Note — Denormalized data is not the same as unnormalized. For denormalization, we start by designing tables that are normalized. Then we can add additional columns to some tables to reduce the number of joins required, but as we do so, we are aware of the possible update anomalies. We then make sure we have triggers or other kinds of processing that will make sure that when we perform an update, all the duplicate data is also updated.
Denormalized data can be more efficient to query, especially for read heavy workloads like a data warehouse. In those cases, having additional columns may offer better query patterns and/or more simplistic queries.
Star schema
While most normalization is aimed at OLTP workloads, data warehouses have their own modeling structure, which is usually a denormalized model. This design uses fact tables, which record measurements or metrics for specific events like a sale, and joins them to dimension tables, which are smaller in terms of row count, but may have a large number of columns to describe the fact data. Some example dimensions would include inventory, time, and/or geography. This design pattern is used to make the database easier to query and offer performance gains for read workloads.
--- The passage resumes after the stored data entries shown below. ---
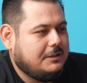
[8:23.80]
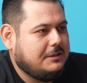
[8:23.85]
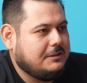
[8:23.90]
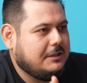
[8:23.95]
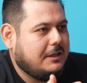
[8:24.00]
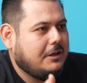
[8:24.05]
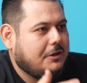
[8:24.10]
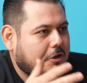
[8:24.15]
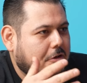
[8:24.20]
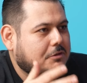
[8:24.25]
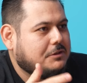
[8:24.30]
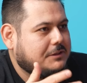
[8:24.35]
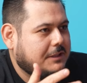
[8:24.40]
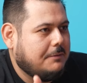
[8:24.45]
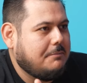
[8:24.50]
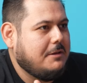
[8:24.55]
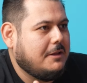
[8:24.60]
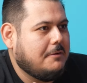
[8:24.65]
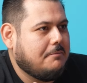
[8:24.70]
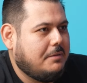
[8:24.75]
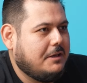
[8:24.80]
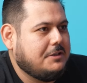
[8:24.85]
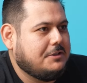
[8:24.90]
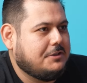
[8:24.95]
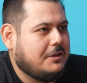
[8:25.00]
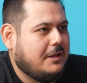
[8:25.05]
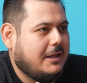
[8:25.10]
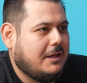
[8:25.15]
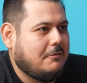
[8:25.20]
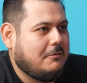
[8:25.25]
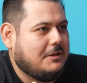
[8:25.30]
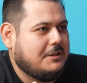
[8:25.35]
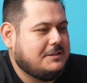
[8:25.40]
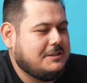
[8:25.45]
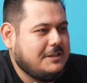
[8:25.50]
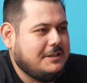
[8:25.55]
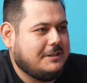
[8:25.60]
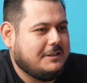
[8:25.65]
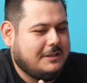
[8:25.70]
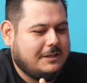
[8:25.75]
Uh-huh. He's like, "Yo, send me the picture. Like, I want to
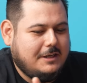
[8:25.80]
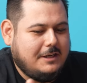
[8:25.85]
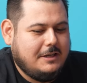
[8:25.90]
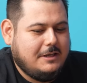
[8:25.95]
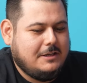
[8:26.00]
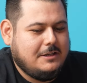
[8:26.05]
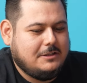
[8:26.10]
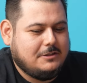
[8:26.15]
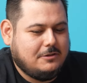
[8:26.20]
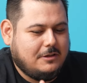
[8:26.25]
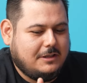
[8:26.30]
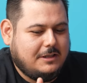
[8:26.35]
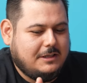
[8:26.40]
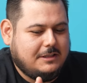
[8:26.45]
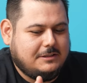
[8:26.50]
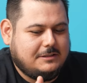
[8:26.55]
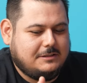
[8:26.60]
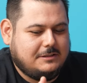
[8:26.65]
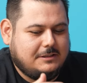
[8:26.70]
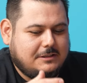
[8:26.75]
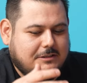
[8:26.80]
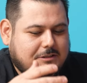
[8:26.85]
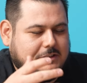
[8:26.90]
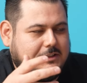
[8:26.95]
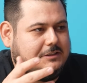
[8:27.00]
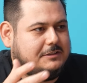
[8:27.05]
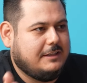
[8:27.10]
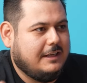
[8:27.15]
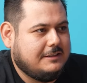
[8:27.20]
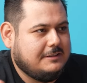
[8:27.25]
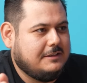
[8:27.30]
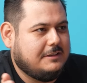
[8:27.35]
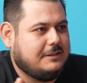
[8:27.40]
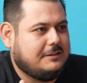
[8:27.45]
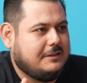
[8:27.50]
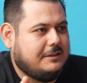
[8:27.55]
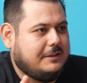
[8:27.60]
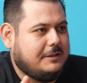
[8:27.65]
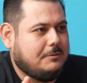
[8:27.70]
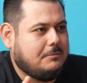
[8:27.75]
see it." Uh-huh. So I guess she texted it
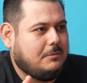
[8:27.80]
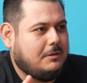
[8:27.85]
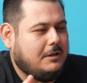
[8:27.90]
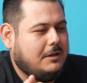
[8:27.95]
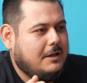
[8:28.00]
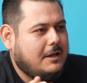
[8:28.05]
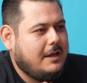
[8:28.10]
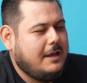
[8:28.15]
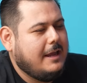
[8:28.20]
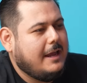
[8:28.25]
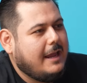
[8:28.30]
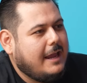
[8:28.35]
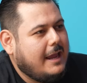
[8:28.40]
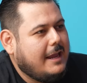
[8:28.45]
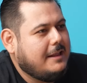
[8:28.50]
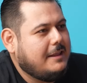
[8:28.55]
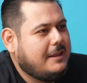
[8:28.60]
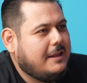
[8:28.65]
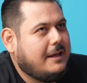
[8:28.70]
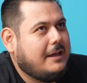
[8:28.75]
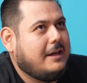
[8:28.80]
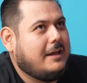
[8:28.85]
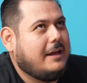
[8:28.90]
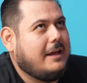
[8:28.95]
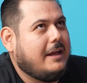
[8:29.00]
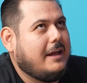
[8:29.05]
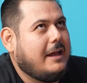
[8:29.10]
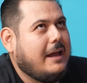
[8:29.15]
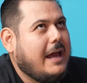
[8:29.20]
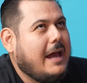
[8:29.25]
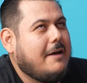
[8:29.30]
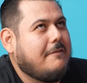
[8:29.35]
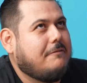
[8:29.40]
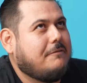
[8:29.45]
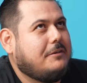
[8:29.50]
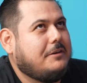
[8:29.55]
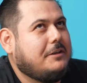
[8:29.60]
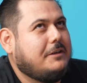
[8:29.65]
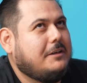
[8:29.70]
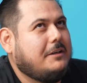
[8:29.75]
to him, and that
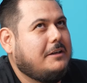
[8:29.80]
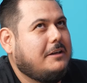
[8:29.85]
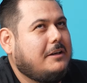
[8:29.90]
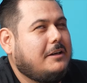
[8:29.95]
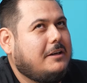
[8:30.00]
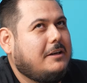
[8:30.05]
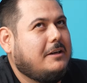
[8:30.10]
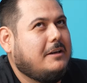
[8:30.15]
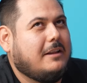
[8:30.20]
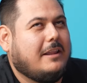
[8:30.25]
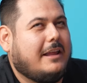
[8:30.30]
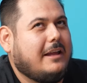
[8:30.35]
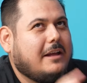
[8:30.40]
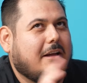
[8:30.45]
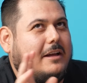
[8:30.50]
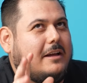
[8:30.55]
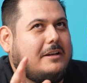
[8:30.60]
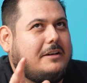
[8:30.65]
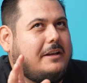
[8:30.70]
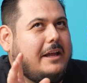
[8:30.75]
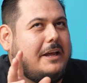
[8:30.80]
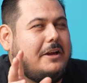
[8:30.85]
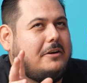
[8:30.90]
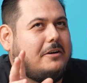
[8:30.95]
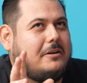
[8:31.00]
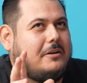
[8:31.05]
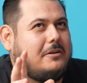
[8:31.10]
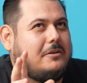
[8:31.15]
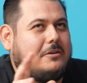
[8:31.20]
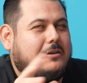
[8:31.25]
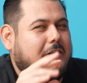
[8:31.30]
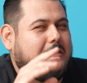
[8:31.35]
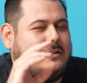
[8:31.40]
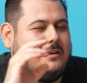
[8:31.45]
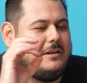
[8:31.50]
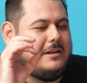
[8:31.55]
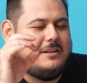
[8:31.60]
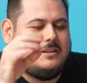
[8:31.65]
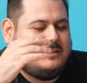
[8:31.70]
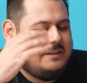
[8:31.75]
after like a, a day or, or a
The above image shows an example of a star schema, including a FactResellerSales fact table, and dimensions for date, currency, and products. The fact table contains data related to the sales transactions, and the dimensions only contain data related to a specific element of the sales data. For example, the FactResellerSales table contains only a ProductKey to indicate which product was sold. All of the details about each product is stored in the DimProduct table, and related back to the fact table with the ProductKey column.
Related to star schema design is a snowflake schema, which uses a set of more normalized tables for a single business entity. The following image shows an example of a single dimension for a snowflake schema. The Products dimension is normalized and stored in three tables called DimProductCategory, DimProductSubcategory, and DimProduct.
The main difference between star and snowflake schemas is that the dimensions in a snowflake schema are normalized to reduce redundancy, which saves storage space. The tradeoff is that your queries require more joins, which can increase your complexity and decrease performance.